▸ **Activity**: Exclude all images and print the entries below exactly.

** Opening Records shown block **

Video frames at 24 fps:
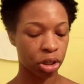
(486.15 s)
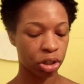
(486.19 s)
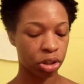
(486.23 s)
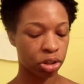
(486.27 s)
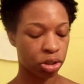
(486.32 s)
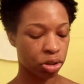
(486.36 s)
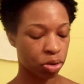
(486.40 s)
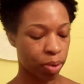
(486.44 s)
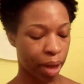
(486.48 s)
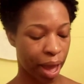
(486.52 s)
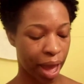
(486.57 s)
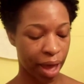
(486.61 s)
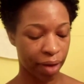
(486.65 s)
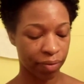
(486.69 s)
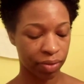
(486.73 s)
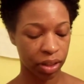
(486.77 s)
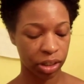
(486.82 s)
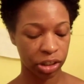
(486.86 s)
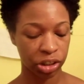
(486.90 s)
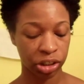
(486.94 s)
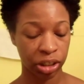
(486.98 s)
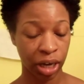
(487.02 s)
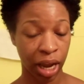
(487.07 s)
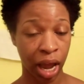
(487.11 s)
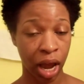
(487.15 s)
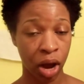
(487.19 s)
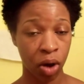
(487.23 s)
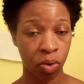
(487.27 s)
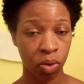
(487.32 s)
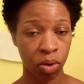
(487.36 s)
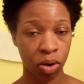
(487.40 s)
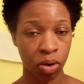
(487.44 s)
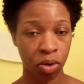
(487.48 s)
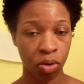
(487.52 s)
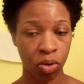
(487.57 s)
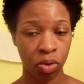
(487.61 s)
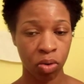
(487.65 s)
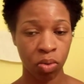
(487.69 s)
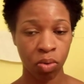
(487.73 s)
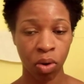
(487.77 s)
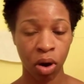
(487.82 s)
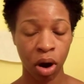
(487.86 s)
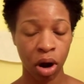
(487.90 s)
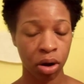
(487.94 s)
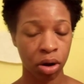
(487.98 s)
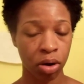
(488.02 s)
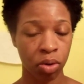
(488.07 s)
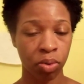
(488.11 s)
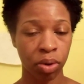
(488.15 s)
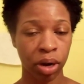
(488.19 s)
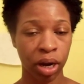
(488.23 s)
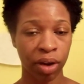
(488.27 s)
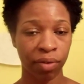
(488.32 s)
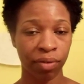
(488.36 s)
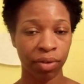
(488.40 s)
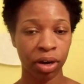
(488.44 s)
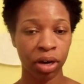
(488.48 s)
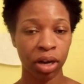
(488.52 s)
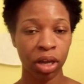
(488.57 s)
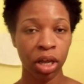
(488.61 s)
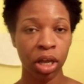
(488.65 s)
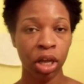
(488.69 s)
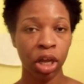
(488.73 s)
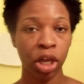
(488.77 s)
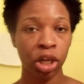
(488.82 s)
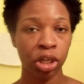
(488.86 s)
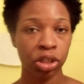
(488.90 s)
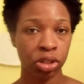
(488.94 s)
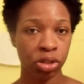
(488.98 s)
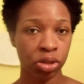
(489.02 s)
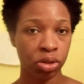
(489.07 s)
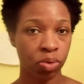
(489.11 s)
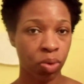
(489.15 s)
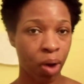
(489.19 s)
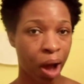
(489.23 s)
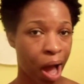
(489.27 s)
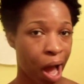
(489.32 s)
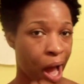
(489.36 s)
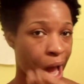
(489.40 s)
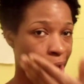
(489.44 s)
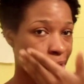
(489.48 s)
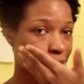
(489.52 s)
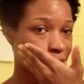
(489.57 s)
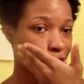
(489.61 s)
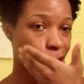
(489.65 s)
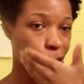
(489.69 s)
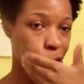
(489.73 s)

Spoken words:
to have the shower or water or whatever too hot.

** Closing Records shown block **

▸ **Response for this exercise**:
Video frames at 24 fps:
(486.15 s)
(486.19 s)
(486.23 s)
(486.27 s)
(486.32 s)
(486.36 s)
(486.40 s)
(486.44 s)
(486.48 s)
(486.52 s)
(486.57 s)
(486.61 s)
(486.65 s)
(486.69 s)
(486.73 s)
(486.77 s)
(486.82 s)
(486.86 s)
(486.90 s)
(486.94 s)
(486.98 s)
(487.02 s)
(487.07 s)
(487.11 s)
(487.15 s)
(487.19 s)
(487.23 s)
(487.27 s)
(487.32 s)
(487.36 s)
(487.40 s)
(487.44 s)
(487.48 s)
(487.52 s)
(487.57 s)
(487.61 s)
(487.65 s)
(487.69 s)
(487.73 s)
(487.77 s)
(487.82 s)
(487.86 s)
(487.90 s)
(487.94 s)
(487.98 s)
(488.02 s)
(488.07 s)
(488.11 s)
(488.15 s)
(488.19 s)
(488.23 s)
(488.27 s)
(488.32 s)
(488.36 s)
(488.40 s)
(488.44 s)
(488.48 s)
(488.52 s)
(488.57 s)
(488.61 s)
(488.65 s)
(488.69 s)
(488.73 s)
(488.77 s)
(488.82 s)
(488.86 s)
(488.90 s)
(488.94 s)
(488.98 s)
(489.02 s)
(489.07 s)
(489.11 s)
(489.15 s)
(489.19 s)
(489.23 s)
(489.27 s)
(489.32 s)
(489.36 s)
(489.40 s)
(489.44 s)
(489.48 s)
(489.52 s)
(489.57 s)
(489.61 s)
(489.65 s)
(489.69 s)
(489.73 s)

Spoken words:
to have the shower or water or whatever too hot.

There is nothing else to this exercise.